● **Exercise instructions**
The goal is an unaltered copy of the records below, minus any images.

----------

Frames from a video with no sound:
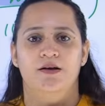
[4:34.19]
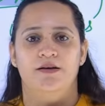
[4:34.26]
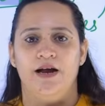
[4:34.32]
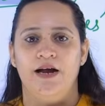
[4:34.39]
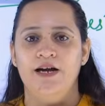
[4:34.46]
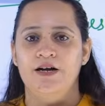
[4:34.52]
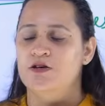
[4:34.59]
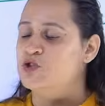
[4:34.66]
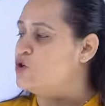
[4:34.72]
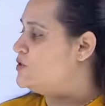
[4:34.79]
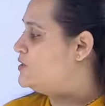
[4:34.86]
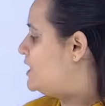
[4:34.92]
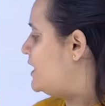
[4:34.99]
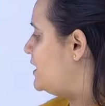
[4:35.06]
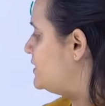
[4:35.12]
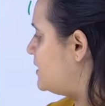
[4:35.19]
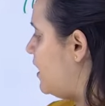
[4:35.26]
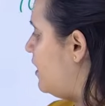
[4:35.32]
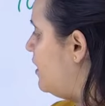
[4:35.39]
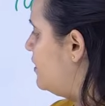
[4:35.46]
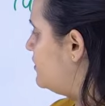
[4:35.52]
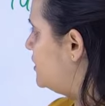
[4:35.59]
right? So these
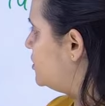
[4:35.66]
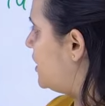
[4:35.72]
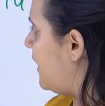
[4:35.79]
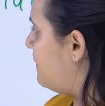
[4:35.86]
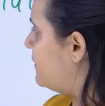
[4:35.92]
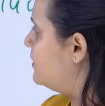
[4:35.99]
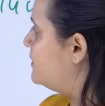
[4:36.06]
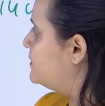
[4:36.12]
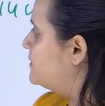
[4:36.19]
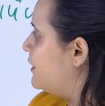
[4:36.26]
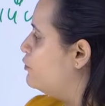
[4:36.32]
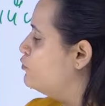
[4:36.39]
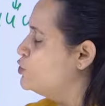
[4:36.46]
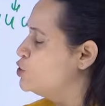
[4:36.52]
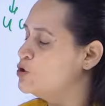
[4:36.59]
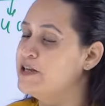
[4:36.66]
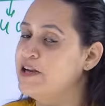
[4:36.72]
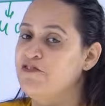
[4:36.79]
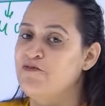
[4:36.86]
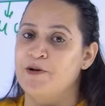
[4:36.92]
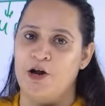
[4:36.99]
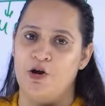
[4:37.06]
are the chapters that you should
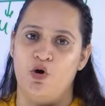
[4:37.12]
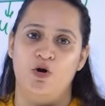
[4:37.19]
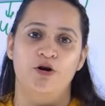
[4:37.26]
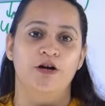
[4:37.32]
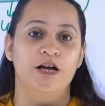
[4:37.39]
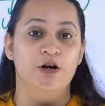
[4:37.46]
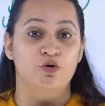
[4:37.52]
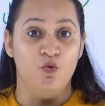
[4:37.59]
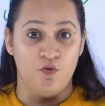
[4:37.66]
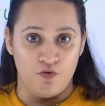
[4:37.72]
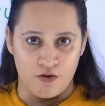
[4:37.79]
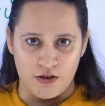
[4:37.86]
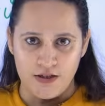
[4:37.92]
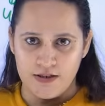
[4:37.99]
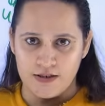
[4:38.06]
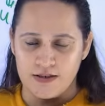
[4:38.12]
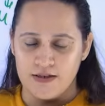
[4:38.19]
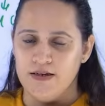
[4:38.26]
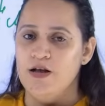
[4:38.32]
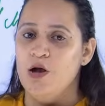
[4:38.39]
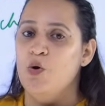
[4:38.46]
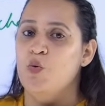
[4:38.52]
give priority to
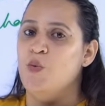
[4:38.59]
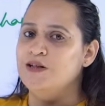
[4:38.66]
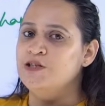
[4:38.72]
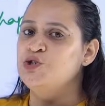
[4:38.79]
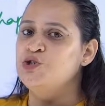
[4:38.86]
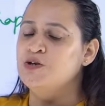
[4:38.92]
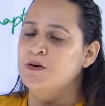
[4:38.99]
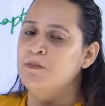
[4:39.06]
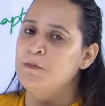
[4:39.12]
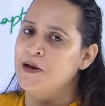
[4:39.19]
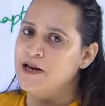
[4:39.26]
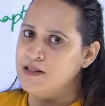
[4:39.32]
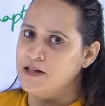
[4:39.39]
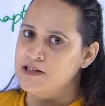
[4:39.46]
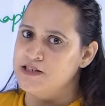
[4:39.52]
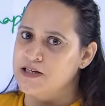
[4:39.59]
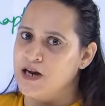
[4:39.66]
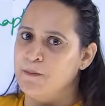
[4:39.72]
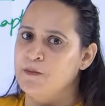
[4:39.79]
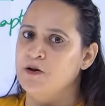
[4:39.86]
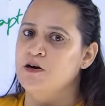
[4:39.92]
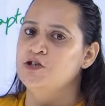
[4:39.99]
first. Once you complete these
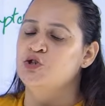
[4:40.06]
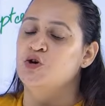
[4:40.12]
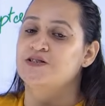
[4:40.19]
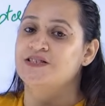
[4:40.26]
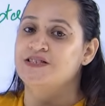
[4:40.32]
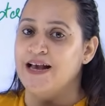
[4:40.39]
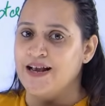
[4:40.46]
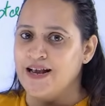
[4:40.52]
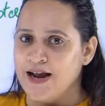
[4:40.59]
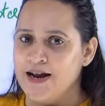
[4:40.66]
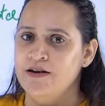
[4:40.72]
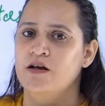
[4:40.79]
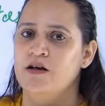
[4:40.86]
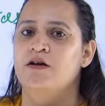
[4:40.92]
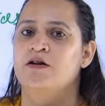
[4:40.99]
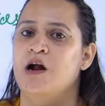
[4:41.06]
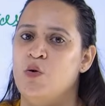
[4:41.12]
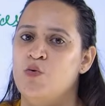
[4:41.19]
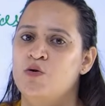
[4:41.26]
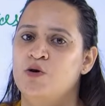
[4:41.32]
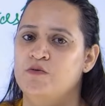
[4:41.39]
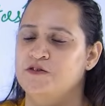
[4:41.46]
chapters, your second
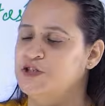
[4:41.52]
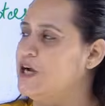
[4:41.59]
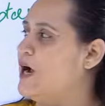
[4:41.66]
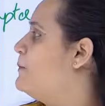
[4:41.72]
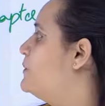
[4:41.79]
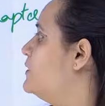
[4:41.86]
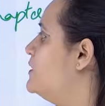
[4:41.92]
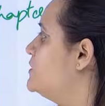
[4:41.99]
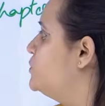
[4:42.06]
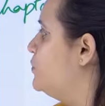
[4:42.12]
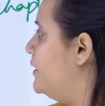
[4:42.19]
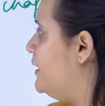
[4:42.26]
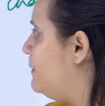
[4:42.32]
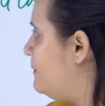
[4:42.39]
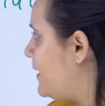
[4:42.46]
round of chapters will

----------

● **Answer box**
Frames from a video with no sound:
[4:34.19]
[4:34.26]
[4:34.32]
[4:34.39]
[4:34.46]
[4:34.52]
[4:34.59]
[4:34.66]
[4:34.72]
[4:34.79]
[4:34.86]
[4:34.92]
[4:34.99]
[4:35.06]
[4:35.12]
[4:35.19]
[4:35.26]
[4:35.32]
[4:35.39]
[4:35.46]
[4:35.52]
[4:35.59]
right? So these
[4:35.66]
[4:35.72]
[4:35.79]
[4:35.86]
[4:35.92]
[4:35.99]
[4:36.06]
[4:36.12]
[4:36.19]
[4:36.26]
[4:36.32]
[4:36.39]
[4:36.46]
[4:36.52]
[4:36.59]
[4:36.66]
[4:36.72]
[4:36.79]
[4:36.86]
[4:36.92]
[4:36.99]
[4:37.06]
are the chapters that you should
[4:37.12]
[4:37.19]
[4:37.26]
[4:37.32]
[4:37.39]
[4:37.46]
[4:37.52]
[4:37.59]
[4:37.66]
[4:37.72]
[4:37.79]
[4:37.86]
[4:37.92]
[4:37.99]
[4:38.06]
[4:38.12]
[4:38.19]
[4:38.26]
[4:38.32]
[4:38.39]
[4:38.46]
[4:38.52]
give priority to
[4:38.59]
[4:38.66]
[4:38.72]
[4:38.79]
[4:38.86]
[4:38.92]
[4:38.99]
[4:39.06]
[4:39.12]
[4:39.19]
[4:39.26]
[4:39.32]
[4:39.39]
[4:39.46]
[4:39.52]
[4:39.59]
[4:39.66]
[4:39.72]
[4:39.79]
[4:39.86]
[4:39.92]
[4:39.99]
first. Once you complete these
[4:40.06]
[4:40.12]
[4:40.19]
[4:40.26]
[4:40.32]
[4:40.39]
[4:40.46]
[4:40.52]
[4:40.59]
[4:40.66]
[4:40.72]
[4:40.79]
[4:40.86]
[4:40.92]
[4:40.99]
[4:41.06]
[4:41.12]
[4:41.19]
[4:41.26]
[4:41.32]
[4:41.39]
[4:41.46]
chapters, your second
[4:41.52]
[4:41.59]
[4:41.66]
[4:41.72]
[4:41.79]
[4:41.86]
[4:41.92]
[4:41.99]
[4:42.06]
[4:42.12]
[4:42.19]
[4:42.26]
[4:42.32]
[4:42.39]
[4:42.46]
round of chapters will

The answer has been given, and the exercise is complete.